▶ EXERCISE OBJECTIVE:
Leave out any pictures and transcribe all other data below exactly.

▶ DATA FOR REVIEW:
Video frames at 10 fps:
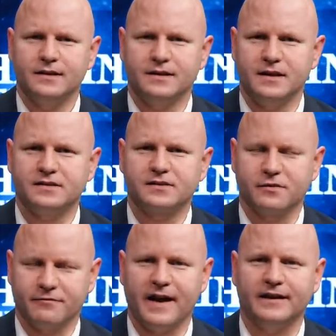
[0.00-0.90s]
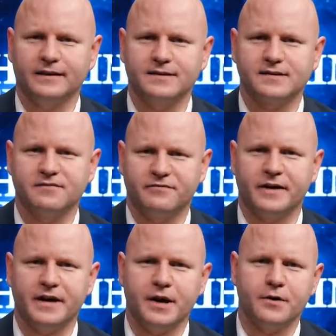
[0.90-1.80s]
these surveillance
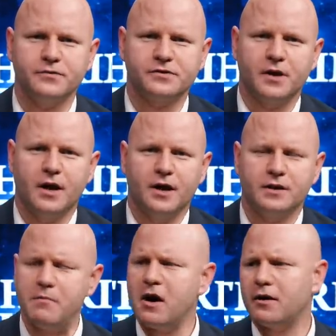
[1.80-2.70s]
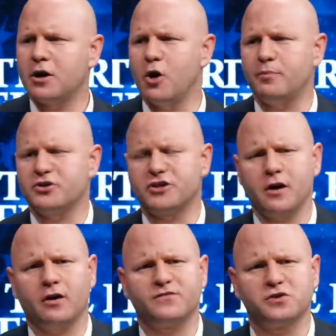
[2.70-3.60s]
videos, the Maricopa
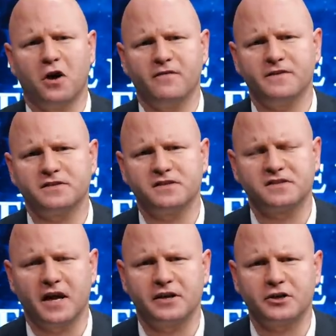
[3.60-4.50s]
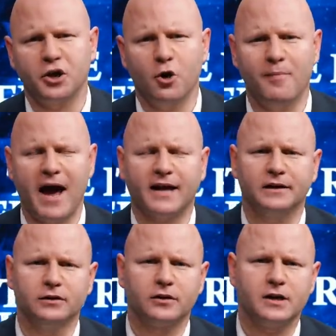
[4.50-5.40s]
Sheriff's Office decided to go back
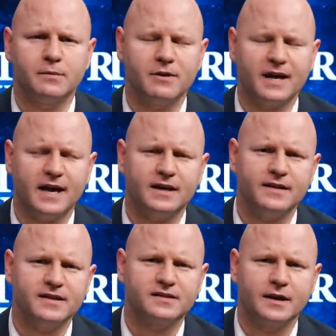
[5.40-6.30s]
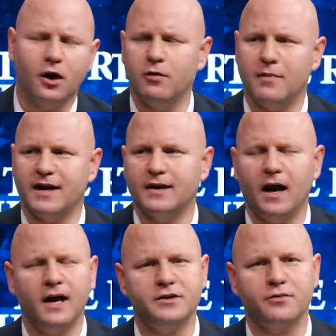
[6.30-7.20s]
and look at it again and they said, oh my
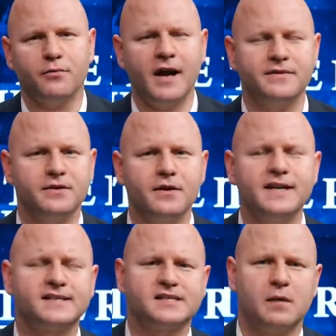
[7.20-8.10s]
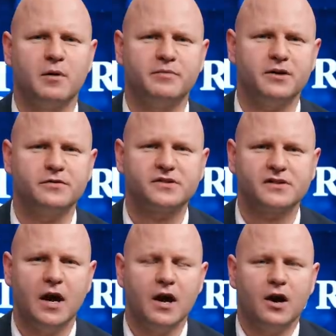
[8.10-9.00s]
God, you're right, there is some abuse.
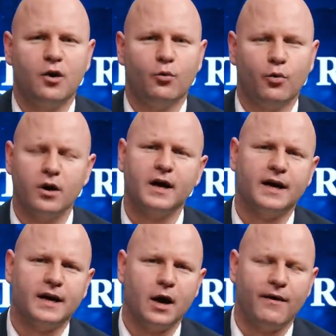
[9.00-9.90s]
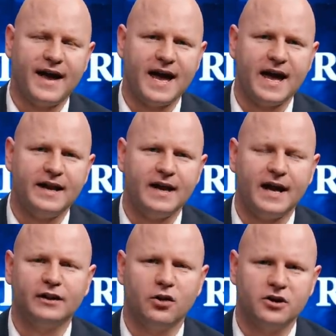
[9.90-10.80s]
We're going to go ahead
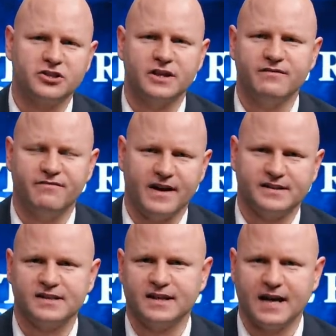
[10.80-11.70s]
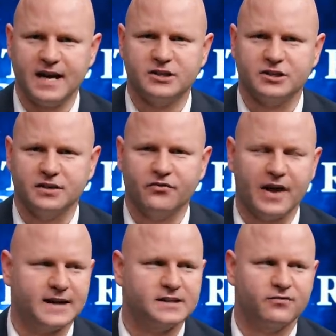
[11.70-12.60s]
and launch an investigation.
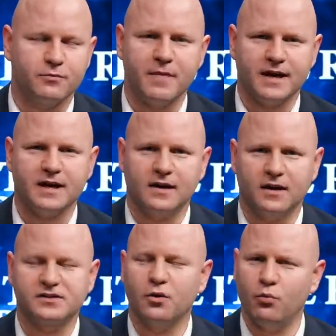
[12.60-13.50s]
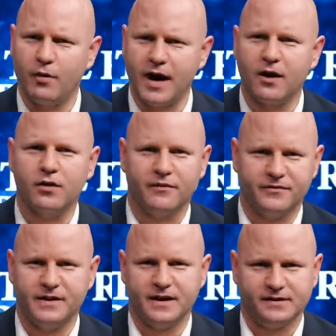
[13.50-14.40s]
Thanks for making us aware
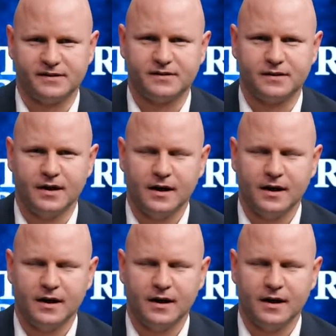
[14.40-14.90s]
of this.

▶ TASK RESPONSE:
Video frames at 10 fps:
[0.00-0.90s]
[0.90-1.80s]
these surveillance
[1.80-2.70s]
[2.70-3.60s]
videos, the Maricopa
[3.60-4.50s]
[4.50-5.40s]
Sheriff's Office decided to go back
[5.40-6.30s]
[6.30-7.20s]
and look at it again and they said, oh my
[7.20-8.10s]
[8.10-9.00s]
God, you're right, there is some abuse.
[9.00-9.90s]
[9.90-10.80s]
We're going to go ahead
[10.80-11.70s]
[11.70-12.60s]
and launch an investigation.
[12.60-13.50s]
[13.50-14.40s]
Thanks for making us aware
[14.40-14.90s]
of this.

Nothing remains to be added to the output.